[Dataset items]
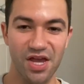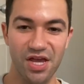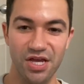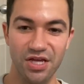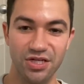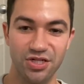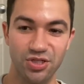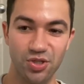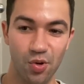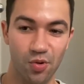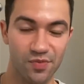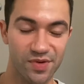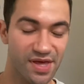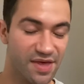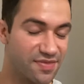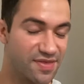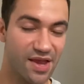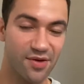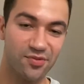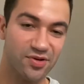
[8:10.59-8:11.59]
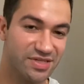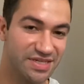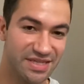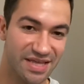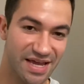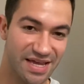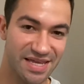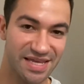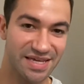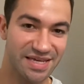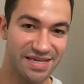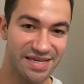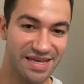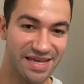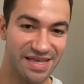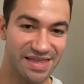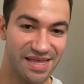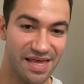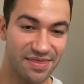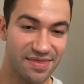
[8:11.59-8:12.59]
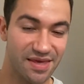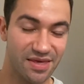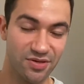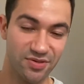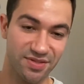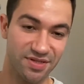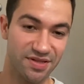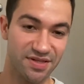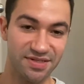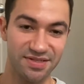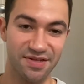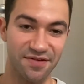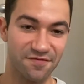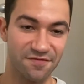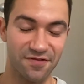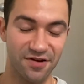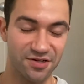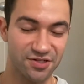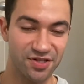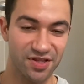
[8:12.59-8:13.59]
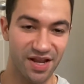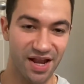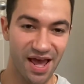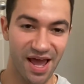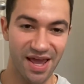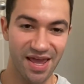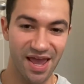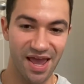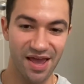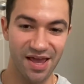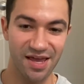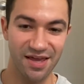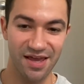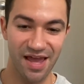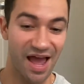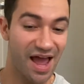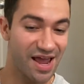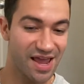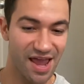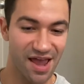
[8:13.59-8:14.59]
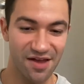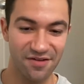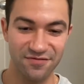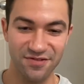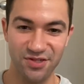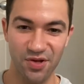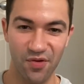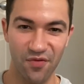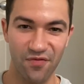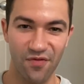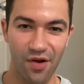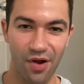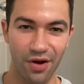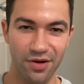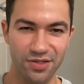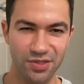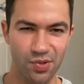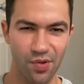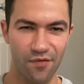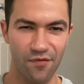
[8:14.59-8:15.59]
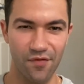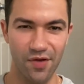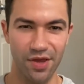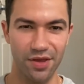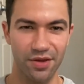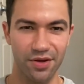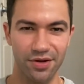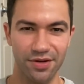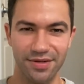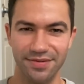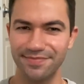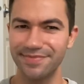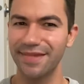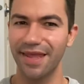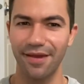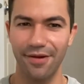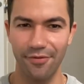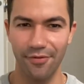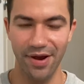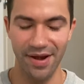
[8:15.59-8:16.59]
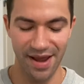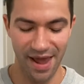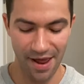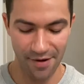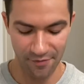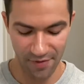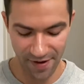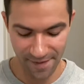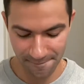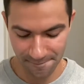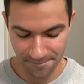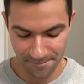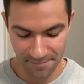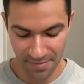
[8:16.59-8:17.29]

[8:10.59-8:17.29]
told me that they really like it and that they use it in the same function that I have so far. So I figured, why not, right?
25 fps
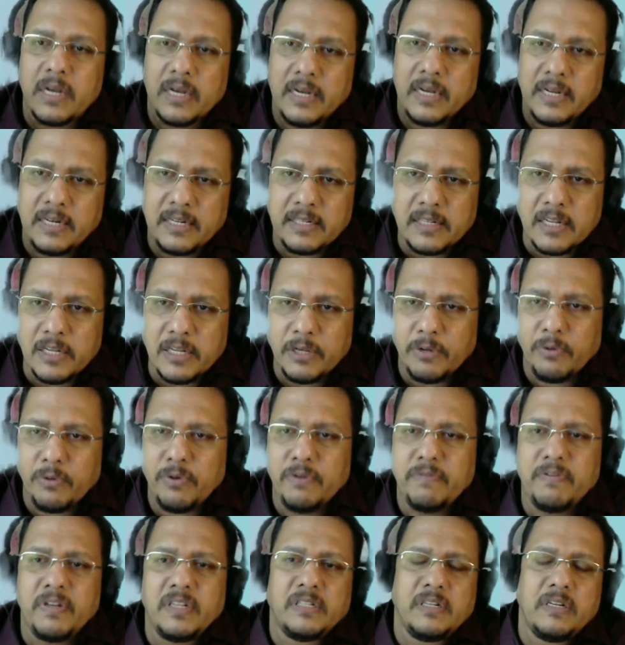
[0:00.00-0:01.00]
It is the
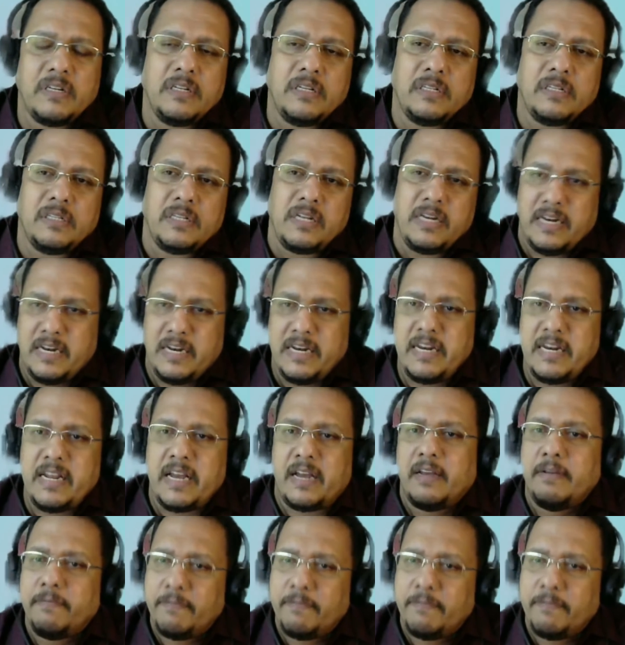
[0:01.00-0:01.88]
universities in India.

▶ _TASK DESCRIPTION_:
I would like an exact copy of the lines from the one holding "[8:15.59-8:16.59]" through the last line of the entries above, with the pictures left out.

▶ _TASK SOLUTION_:
[8:15.59-8:16.59]
[8:16.59-8:17.29]

[8:10.59-8:17.29]
told me that they really like it and that they use it in the same function that I have so far. So I figured, why not, right?
25 fps
[0:00.00-0:01.00]
It is the
[0:01.00-0:01.88]
universities in India.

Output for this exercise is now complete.